Downloading required NLTK packages for stopwords, tokenization, and lemmatization.

In [23]:
# Download necessary NLTK data
# Download necessary NLTK data
nltk.download('punkt')
nltk.download('stopwords')
nltk.download('wordnet')

[nltk_data] Downloading package punkt to
[nltk_data]     C:\Users\ted59\AppData\Roaming\nltk_data...
[nltk_data]   Package punkt is already up-to-date!
[nltk_data] Downloading package stopwords to
[nltk_data]     C:\Users\ted59\AppData\Roaming\nltk_data...
[nltk_data]   Package stopwords is already up-to-date!
[nltk_data] Downloading package wordnet to
[nltk_data]     C:\Users\ted59\AppData\Roaming\nltk_data...
[nltk_data]   Package wordnet is already up-to-date!


True

## MongoDB Connection and Data Retrieval

Establishing a connection to MongoDB and retrieving documents from the specified collection.

In [24]:
# MongoDB connection
client = pymongo.MongoClient("mongodb://localhost:27017/")
db = client["WS_Data_DB"]  # Database name
collection = db["LogRhythmDocs"]  # Collection name

# Fetch data from MongoDB
documents = collection.find()
df = pd.DataFrame(list(documents))

## Text Preprocessing Function

Defining a function for preprocessing the text data.

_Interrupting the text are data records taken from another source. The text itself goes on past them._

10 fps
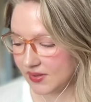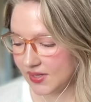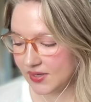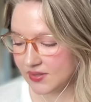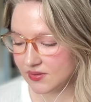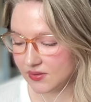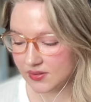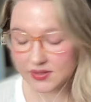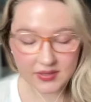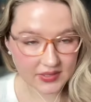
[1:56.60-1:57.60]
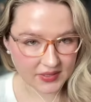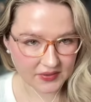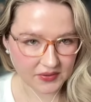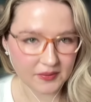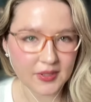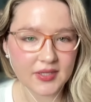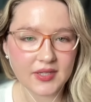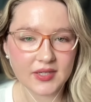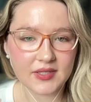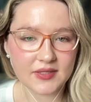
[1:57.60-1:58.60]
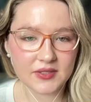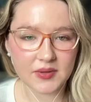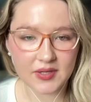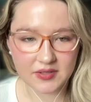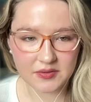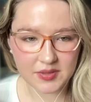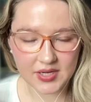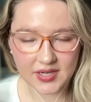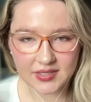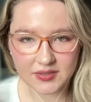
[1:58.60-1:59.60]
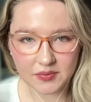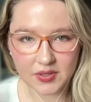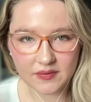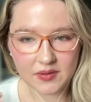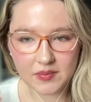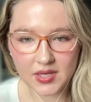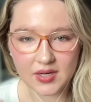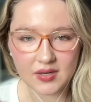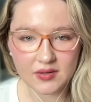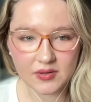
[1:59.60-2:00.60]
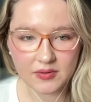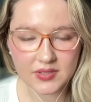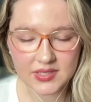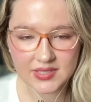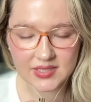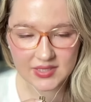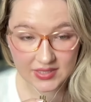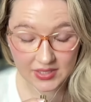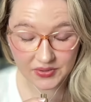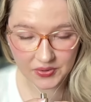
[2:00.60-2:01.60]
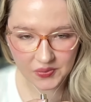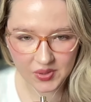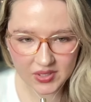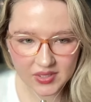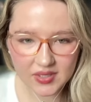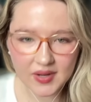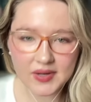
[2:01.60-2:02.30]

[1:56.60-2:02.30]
It's called Sandalwood, and so as you would guess, one of the main notes is sandalwood.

This includes HTML tag removal, lowercasing, removing URLs and special characters, tokenization, stopwords removal, optional spell correction, and lemmatization.

In [25]:
# Spellchecker instance
spell = SpellChecker()

# Suppress Wanings for Beautifulsoup
warnings.filterwarnings("ignore", category=UserWarning, module='bs4')

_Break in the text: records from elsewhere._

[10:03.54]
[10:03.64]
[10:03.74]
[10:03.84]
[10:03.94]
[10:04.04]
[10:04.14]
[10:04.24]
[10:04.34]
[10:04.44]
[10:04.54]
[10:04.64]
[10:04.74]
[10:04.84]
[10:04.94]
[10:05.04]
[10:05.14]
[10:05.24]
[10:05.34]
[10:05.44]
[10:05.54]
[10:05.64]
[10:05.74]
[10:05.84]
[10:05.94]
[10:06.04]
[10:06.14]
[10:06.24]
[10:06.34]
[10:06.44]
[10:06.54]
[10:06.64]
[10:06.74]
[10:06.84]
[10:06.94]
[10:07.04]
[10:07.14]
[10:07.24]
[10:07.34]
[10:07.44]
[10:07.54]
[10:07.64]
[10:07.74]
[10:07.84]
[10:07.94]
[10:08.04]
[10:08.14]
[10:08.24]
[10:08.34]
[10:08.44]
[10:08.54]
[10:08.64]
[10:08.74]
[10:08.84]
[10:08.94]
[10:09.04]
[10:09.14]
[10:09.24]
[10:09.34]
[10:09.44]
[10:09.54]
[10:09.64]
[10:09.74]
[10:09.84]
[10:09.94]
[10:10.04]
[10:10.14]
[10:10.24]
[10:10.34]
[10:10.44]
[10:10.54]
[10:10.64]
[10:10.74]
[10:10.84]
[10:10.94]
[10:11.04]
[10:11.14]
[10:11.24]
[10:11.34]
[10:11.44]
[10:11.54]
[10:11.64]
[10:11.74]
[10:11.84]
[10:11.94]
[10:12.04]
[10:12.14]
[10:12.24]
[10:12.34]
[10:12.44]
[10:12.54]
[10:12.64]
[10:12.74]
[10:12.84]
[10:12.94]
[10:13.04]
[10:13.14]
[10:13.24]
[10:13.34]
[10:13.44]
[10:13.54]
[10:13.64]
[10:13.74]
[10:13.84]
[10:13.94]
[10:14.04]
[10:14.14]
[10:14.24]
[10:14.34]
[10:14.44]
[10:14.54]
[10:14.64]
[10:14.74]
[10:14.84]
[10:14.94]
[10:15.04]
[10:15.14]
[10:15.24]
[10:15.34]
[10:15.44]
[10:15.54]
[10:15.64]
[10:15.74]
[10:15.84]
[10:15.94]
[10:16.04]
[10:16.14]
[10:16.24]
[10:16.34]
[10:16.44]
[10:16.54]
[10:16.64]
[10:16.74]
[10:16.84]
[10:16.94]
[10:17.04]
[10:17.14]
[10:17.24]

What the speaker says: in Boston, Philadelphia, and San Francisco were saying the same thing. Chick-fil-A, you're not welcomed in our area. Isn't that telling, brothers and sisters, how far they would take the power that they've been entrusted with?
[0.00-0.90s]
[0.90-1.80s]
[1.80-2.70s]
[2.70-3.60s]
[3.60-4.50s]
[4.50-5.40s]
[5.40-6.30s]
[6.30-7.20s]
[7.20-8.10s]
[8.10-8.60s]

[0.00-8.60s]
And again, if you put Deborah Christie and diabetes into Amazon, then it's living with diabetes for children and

# Define function for text preprocessing
def preprocess_text(text):
    # Remove HTML tags using BeautifulSoup
    soup = BeautifulSoup(text, "html.parser")
    text = soup.get_text()

    # Lowercasing the text
    text = text.lower()

    # Define a list of repetitive phrases to remove
    repetitive_phrases = [
        "show navigation go homepage", 
        "logrhythm documentation",
        "skip to main content"
    ]
    
    # Remove repetitive phrases
    for phrase in repetitive_phrases:
        text = text.replace(phrase, '')

    # Remove URLs, special characters, and numbers
    text = re.sub(r'http\S+|www\S+|https\S+', '', text, flags=re.MULTILINE)
    text = re.sub(r'\W', ' ', text)
    text = re.sub(r'\d', '', text)

    # Tokenize the text
    words = word_tokenize(text)

    # Filter out None values, empty strings, and whitespace-only strings
    words = [word for word in words if word and not word.isspace()]

    # Remove stopwords
    stop_words = set(stopwords.words('english'))
    words = [word for word in words if word not in stop_words]

    # Snowball stemming
    stemmer = SnowballStemmer('english')
    stemmed_words = [stemmer.stem(word) for word in words]

    # Generate n-grams
    n = 5
    n_grams = [' '.join(gram) for gram in ngrams(stemmed_words, n)]

    # Combine back to text
    processed_text = ' '.join(n_grams)

    return processed_text

# Apply preprocessing to each document's content
df['processed_content'] = df['content'].apply(preprocess_text)

# Remove None entries and duplicates after preprocessing
df = df.dropna(subset=['processed_content'])
df = df.drop_duplicates(subset=['processed_content'])

# Display the processed content
print(df[['processed_content']].head())

# Define directory to save YAML files
output_dir = "C:\\Users\\ted59\\Knapp069-Practicum-1-Project"

# Ensure the output directory exists
if not os.path.exists(output_dir):
    os.makedirs(output_dir)

# Initialize an empty list to store rows
intent_rows = []

# Populate intent DataFrame from n-grams
for index, row in df.iterrows():
    for ngram in row['ngrams']:
        # Append rows to intent_rows list
        intent_rows.append({'intent': row['_id'], 'example': ngram})

# Create DataFrame from list of rows
intent_df = pd.DataFrame(intent_rows)

# Write grouped examples to YAML files
for intent, examples in intent_df.groupby('intent')['example']:
    with open(os.path.join(output_dir, f"{intent}.yml"), 'w') as f:
        f.write('\n'.join(examples))


                                    processed_content
0   show navig go homepag logrhythm com communiti ...
4   logrhythm axon show navig go homepag axon logr...
6   axon prerequisit consider show navig go homepa...
9   axon agent show navig go homepag axon logrhyth...
11  axon administr guid show navig go homepag axon...


AttributeError: 'DataFrame' object has no attribute 'append'